(DATA SUPPLIED)
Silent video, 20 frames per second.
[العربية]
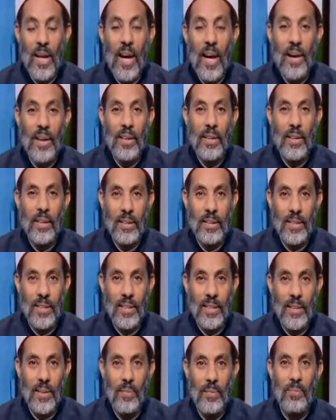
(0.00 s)

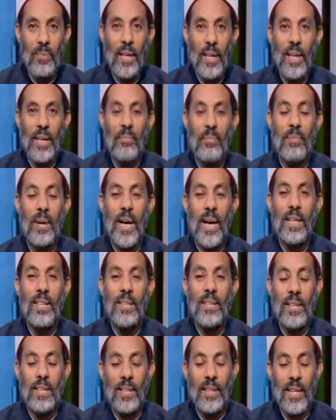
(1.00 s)
حقيقة
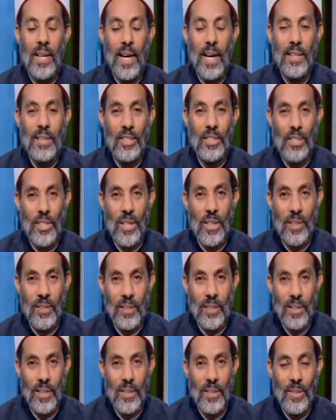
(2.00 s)
بعيدا عن
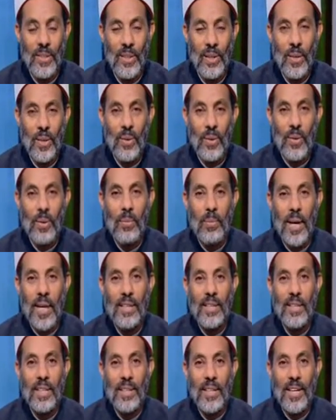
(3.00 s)
الشياطين
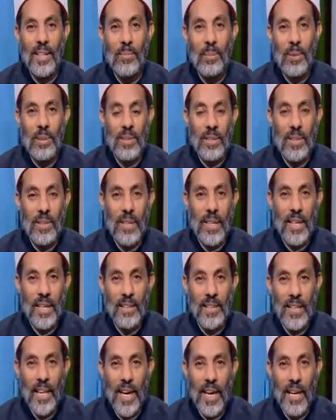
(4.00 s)
وبعيدا عن
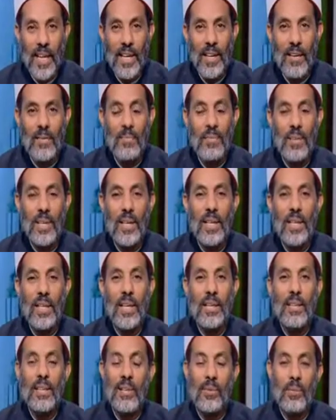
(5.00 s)
معتركات الحياة
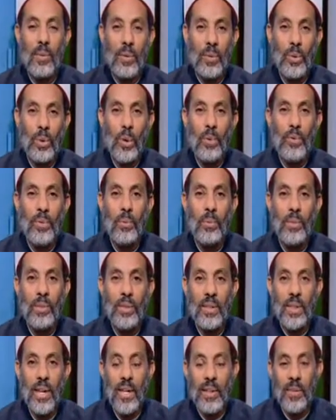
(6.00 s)
لقينا الموضوع في
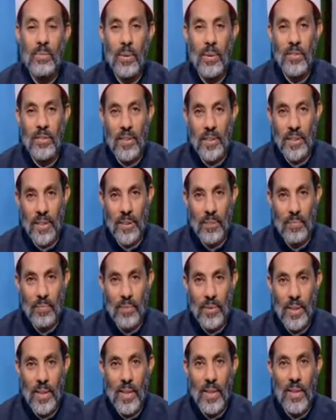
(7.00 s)
منتهى البساطة
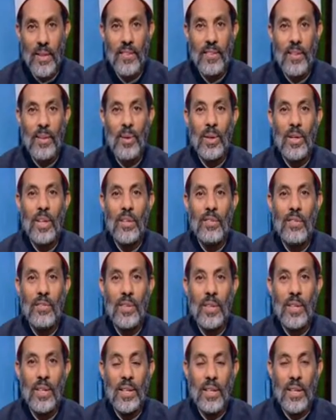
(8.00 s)
سواء
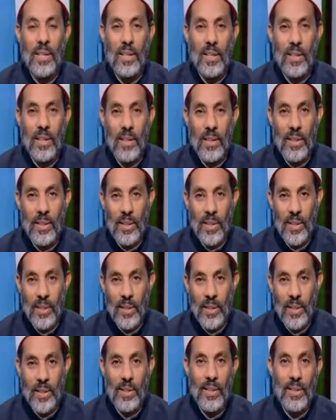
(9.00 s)
في
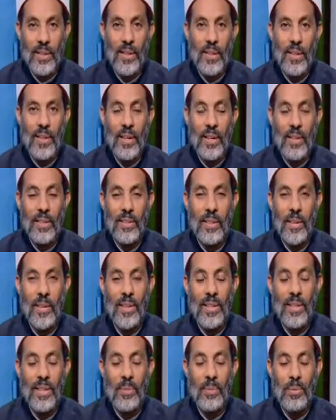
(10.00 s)
آه،
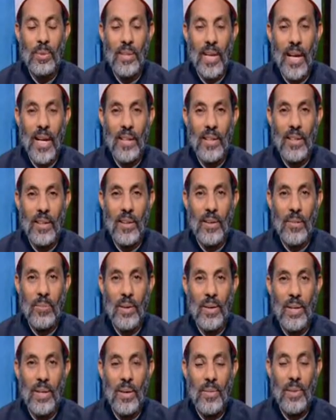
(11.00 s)
الطهارة المتعلقة
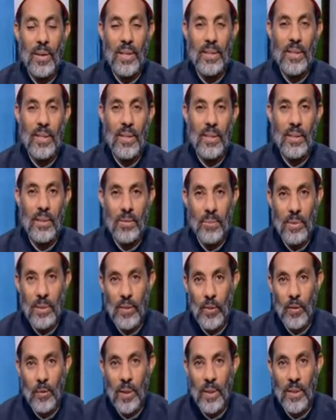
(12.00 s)
بيها وقد إيه ربنا
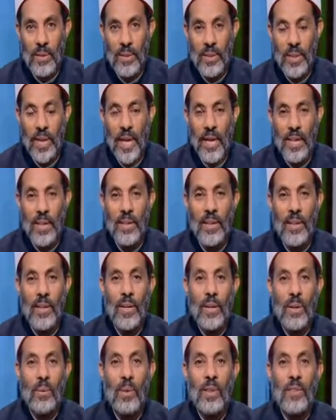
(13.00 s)
سبحانه وتعالى
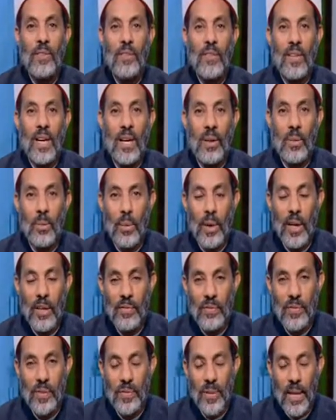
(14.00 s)
وسع
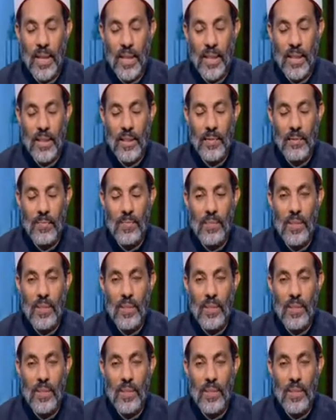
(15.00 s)
وخفف علينا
(End DATA SUPPLIED)
- WHAT YOU WILL DO: Since pictures are not part of the copy, set down only the remaining data exactly.

- EXERCISE RESULT:
Silent video, 20 frames per second.
[العربية]
(0.00 s)

(1.00 s)
حقيقة
(2.00 s)
بعيدا عن
(3.00 s)
الشياطين
(4.00 s)
وبعيدا عن
(5.00 s)
معتركات الحياة
(6.00 s)
لقينا الموضوع في
(7.00 s)
منتهى البساطة
(8.00 s)
سواء
(9.00 s)
في
(10.00 s)
آه،
(11.00 s)
الطهارة المتعلقة
(12.00 s)
بيها وقد إيه ربنا
(13.00 s)
سبحانه وتعالى
(14.00 s)
وسع
(15.00 s)
وخفف علينا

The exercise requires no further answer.